Pogoda paraliżuje ruch lotniczy nad Europą. Problemy występują na lotniskach m.in. Amsterdamu i Londynu. Z samego Heathrow odwołano już ponad 150 lotów, choć zapowiadano, że problemy będą dotyczyć 130.
W warszawskim Porcie Lotniczym im. Fryderyka Chopina to nie pogoda stała za poniedziałkowymi problemami. Wiele lotów, m.in. do Pragi i do Paryża, nie odbyło się i nie odbędzie się, ponieważ nie najlepiej funkcjonują tamtejsze lotniska.
- Dzisiaj nie ma dramatu. Jest całkiem dobrze. Tylko trzy samoloty jak dotąd zostały odwołane: poranny odlot do Pragi, samolot o 9.35 do Frankfurtu i o 10.10 do Paryża. Inne samoloty mogą być opóźnione, ale to nie jest nic niezwykłego zimą. Lotnisko Chopina funkcjonuje zupełnie normalnie. Jesteśmy w stanie przyjąć każdy samolot i obsłużyć każdy odlot. Problemem są warunki w innych portach i stąd te odwołania i opóźnienia - wyjaśniał przed południem rzecznik prasowy portu lotniczego im. Fryderyka Chopina w Warszawie.

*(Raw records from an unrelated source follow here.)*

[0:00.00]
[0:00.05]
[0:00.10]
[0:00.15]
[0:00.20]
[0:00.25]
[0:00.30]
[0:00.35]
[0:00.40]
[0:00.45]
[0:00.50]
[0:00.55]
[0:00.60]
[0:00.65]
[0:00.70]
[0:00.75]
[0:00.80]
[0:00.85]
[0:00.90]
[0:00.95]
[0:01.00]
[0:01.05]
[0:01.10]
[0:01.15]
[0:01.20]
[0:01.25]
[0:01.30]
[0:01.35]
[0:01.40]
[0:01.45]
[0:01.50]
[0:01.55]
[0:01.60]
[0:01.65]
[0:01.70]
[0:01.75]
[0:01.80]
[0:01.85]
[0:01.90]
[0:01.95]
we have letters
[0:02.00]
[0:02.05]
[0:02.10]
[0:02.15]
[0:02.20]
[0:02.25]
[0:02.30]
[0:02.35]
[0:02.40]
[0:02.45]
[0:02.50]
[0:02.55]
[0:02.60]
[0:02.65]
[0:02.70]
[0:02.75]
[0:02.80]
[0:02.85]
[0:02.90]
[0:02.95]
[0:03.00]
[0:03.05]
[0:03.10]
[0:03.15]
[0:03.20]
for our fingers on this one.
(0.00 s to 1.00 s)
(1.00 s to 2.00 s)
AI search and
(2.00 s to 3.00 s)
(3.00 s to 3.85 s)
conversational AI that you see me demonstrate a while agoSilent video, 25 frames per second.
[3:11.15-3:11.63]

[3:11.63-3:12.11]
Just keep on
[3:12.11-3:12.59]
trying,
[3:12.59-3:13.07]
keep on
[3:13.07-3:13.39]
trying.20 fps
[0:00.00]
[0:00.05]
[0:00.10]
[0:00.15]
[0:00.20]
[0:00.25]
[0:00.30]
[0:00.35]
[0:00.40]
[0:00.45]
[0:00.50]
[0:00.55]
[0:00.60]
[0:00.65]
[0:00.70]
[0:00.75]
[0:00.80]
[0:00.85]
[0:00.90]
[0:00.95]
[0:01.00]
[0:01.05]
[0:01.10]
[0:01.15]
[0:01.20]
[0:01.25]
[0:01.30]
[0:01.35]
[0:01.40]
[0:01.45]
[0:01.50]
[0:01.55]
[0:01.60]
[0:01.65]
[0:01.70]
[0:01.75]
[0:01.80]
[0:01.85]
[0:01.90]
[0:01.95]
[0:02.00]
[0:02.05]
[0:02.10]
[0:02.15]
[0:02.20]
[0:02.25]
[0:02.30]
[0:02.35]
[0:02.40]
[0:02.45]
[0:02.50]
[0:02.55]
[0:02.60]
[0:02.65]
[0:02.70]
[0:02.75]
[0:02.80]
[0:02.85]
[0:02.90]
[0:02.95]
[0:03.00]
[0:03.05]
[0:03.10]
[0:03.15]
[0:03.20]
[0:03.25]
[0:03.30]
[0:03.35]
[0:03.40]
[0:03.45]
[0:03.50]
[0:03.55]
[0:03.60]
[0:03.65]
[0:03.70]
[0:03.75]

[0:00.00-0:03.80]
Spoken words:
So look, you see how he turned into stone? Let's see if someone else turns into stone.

Loty z Frankfurtu ograniczone
Największe problemy miało w ostatnim czasie lotnisko we Frankfurcie nad Menem. W niedzielę odwołano stamtąd ogółem 450 lotów. Po południu lotnisko zostało zamknięte dla ruchu powietrznego. Do godziny 13.30 w poniedziałek odwołano ponad 300 lotów, a samoloty nie startowały z powodu marznącego deszczu. W tym największym niemieckim porcie lotniczym koczowały setki uziemionych pasażerów.
- Próbujemy się dostać do Budapesztu, a siedzimy tu od wczorajszego popołudnia - przyznał czekający na swoj lot Helmut Voelker. - Spędziliśmy w naszym samolocie dwie godziny, zanim dowiedzieliśmy się, że nie lecimy - dodał.
Heathrow bez ponad 150 lotów
Jak zapowiadano w poniedziałek rano, na głównym londyńskim lotnisku miało nie odbyć się łącznie dziesięć procent, czyli aż 130 zaplanowanych lotów. Operator portu przestrzegał, że ich liczba może wzrastać ze względu na złe prognozy. Tak też się stało.
- Dotąd nie odbyło się ponad 150 lotów - powiedział Maciej Woroch, londyński korespondent Faktów TVN. - Na Heathrow słychać głosy, że po południu nie odbędą się kolejne loty - relacjonował.
Bez opóźnień i odwołań działały o poranku za to dwa inne duże londyńskie lotniska - Gatwick i Stansted. Po południu, jak przyznał Woroch, ta sytuacja się zmieniła.
Zamknięty Nottingham
Przed południem w Wielkiej Brytanii zamknięte zostało z powodu opadów śniegu także lotnisko w East Midlands w Nottingham. Utknęło na nim m.in. kilkaset osób, które miały lecieć dwoma samolotami do Polski: do Wrocławia i Rzeszowa.
Problemy na amsterdamskim Schipol
Do poniedziałkowego popołudnia z amsterdamskiego lotniska Schipol nie odbyło się 30 lotów. Trudne było nie tylko opuszczenie portu lotniczego, lecz także przybycie na niego - stołeczne drogi zasypała gruba warstwa śniegu. Wszystkim, którzy zaplanowali podróż samolotem na poniedziałek, doradzano wyruszenie z domów dużo wcześniej niż zazwyczaj.
Paryż wciąż z problemami
Operator paryskich lotnisk Charles de Gaulle i Orly poinformował, że w poniedziałek zmuszony będzie odwołać loty aż 40 proc. samolotów. Linie Air France ogłosiły, że gwarantują wszystkie rejsy dalekodystansowe, ale tylko 60 procent lotów na krótki i średni dystans.